Kült, esas olarak “din” anlamında kullanılsa da, din ve sosyoloji bilimlerinde, çevrelerindeki kültür veya toplumun genel veya anaarterin dışı gördüğü inanç, uygulama veya ibadetlere kendini adamış bir birleşik insan topluluğuna verilen isimdir.

Kitsch, varolan bir tarzın aşağı bir kopyası olan sanatı sınıflandırmak-ifade etmek için kullanılan Almanca bir terimdir.

Klişe (Fransızca: Cliché) uzun süre çok fazla kullanılmış ve artık etkisini yitirmiş ifade, fikir ya da öğelerdir.

9 Ocak 2012 Pazartesi

Noviembre (2003)



İnsanlar gençliklerinde her şeyi başaracaklarını düşünürler. Bu yüzden de her türlü fırsatı değerlendirmeye çalışırlar. Akıllarına gelebilecek uçuk kaçık ne varsa denerler. Ne de olsa dünyaya bir kez gelmişlerdir. Onları yenebilecek kimse yoktur. Buna delikanlılık denir belki de. 
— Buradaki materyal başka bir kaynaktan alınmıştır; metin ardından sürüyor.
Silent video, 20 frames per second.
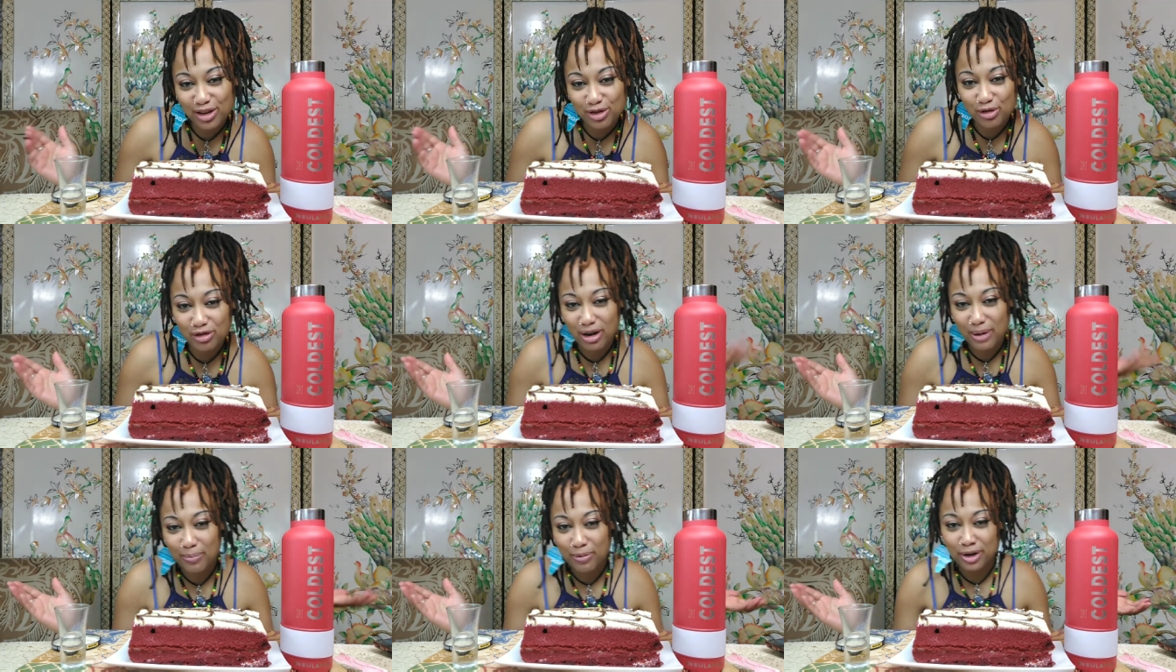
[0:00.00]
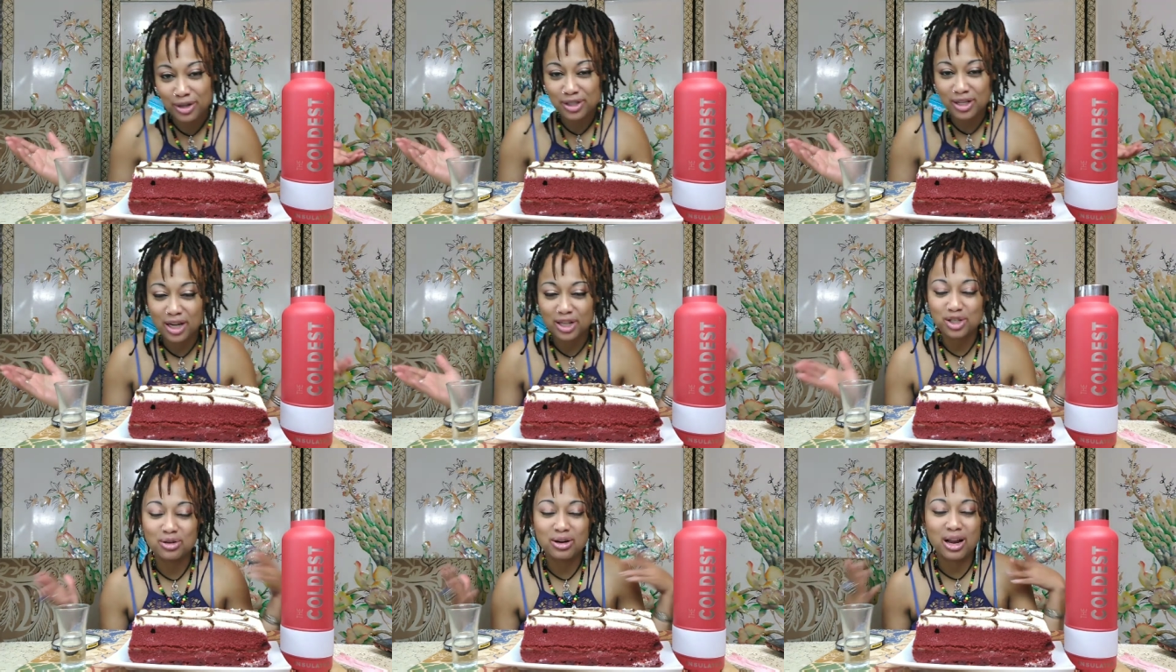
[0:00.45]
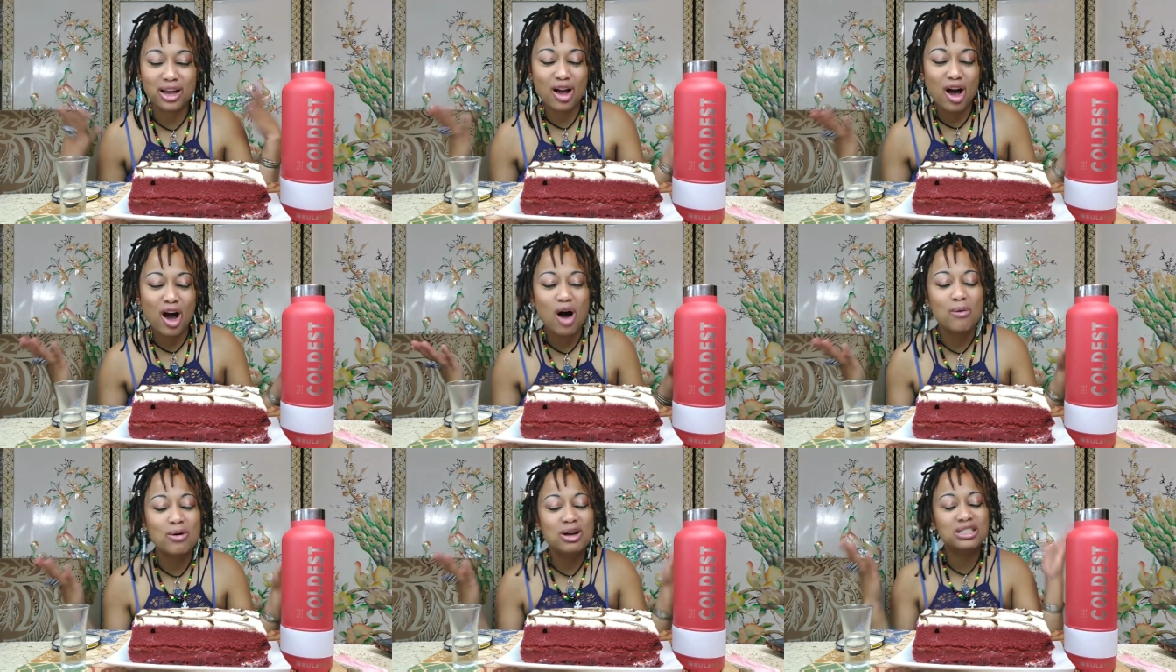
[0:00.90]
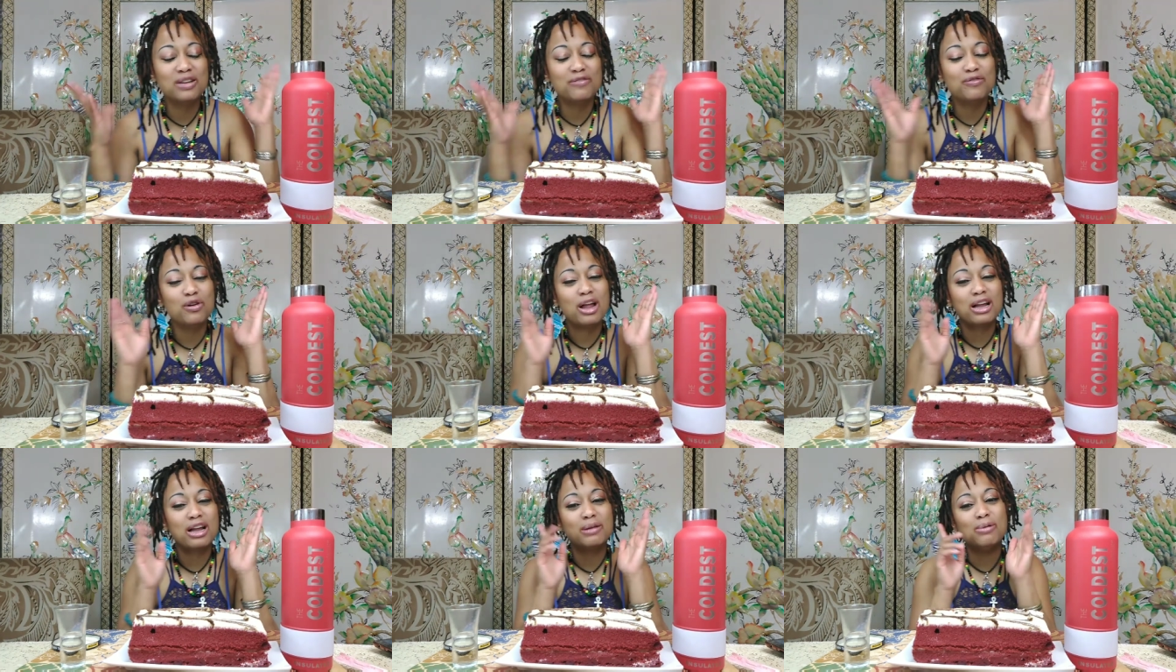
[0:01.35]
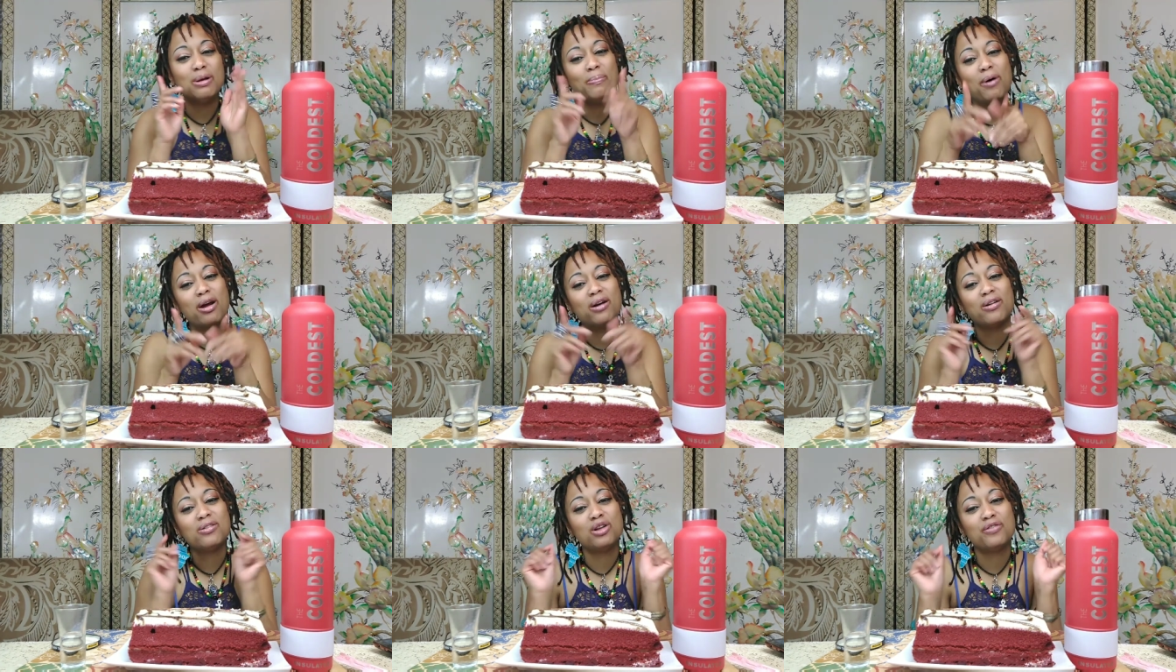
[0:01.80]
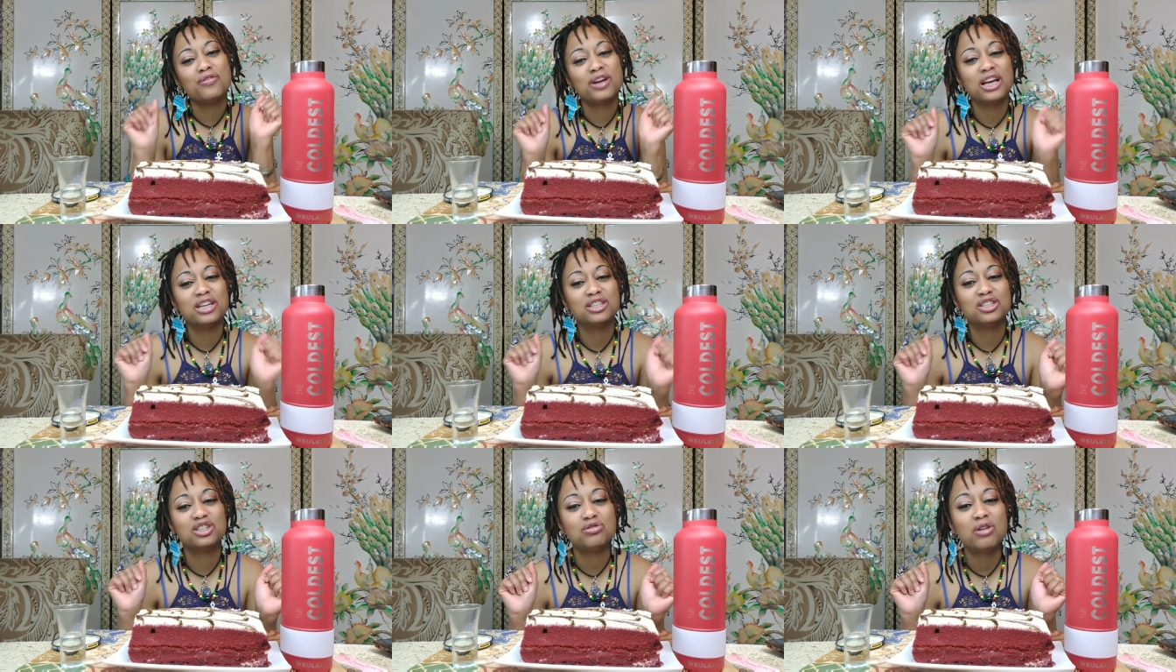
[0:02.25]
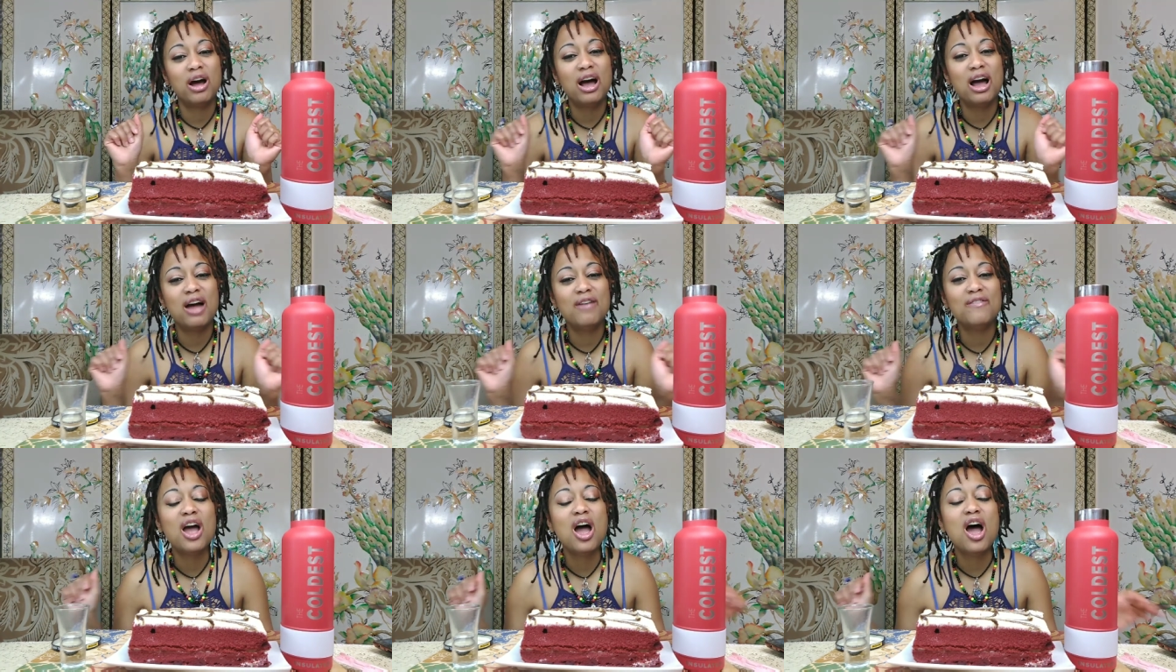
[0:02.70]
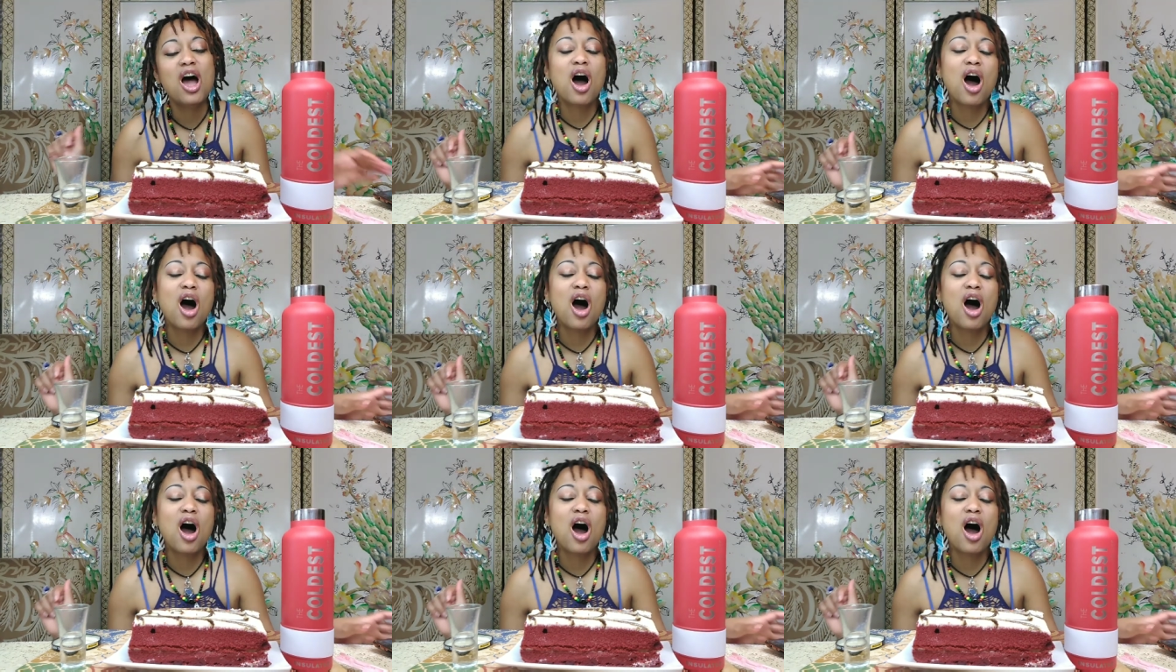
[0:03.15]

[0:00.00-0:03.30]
I truly appreciate you. Like always, if you'd like to be a part of the Notification Tribe,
İspanya'da sanatın iç içe olduğu şehirlerden birinde Madrid'te bir grup gencin amatörce yaptığı gösteri sanatlarına tanık oluyoruz. Öyle ki o kadar başarılı oluyorlar ki, bir filme konuk oluyorlar. Bu da onların yaşamlarına göz atmak için bir neden oluyor. 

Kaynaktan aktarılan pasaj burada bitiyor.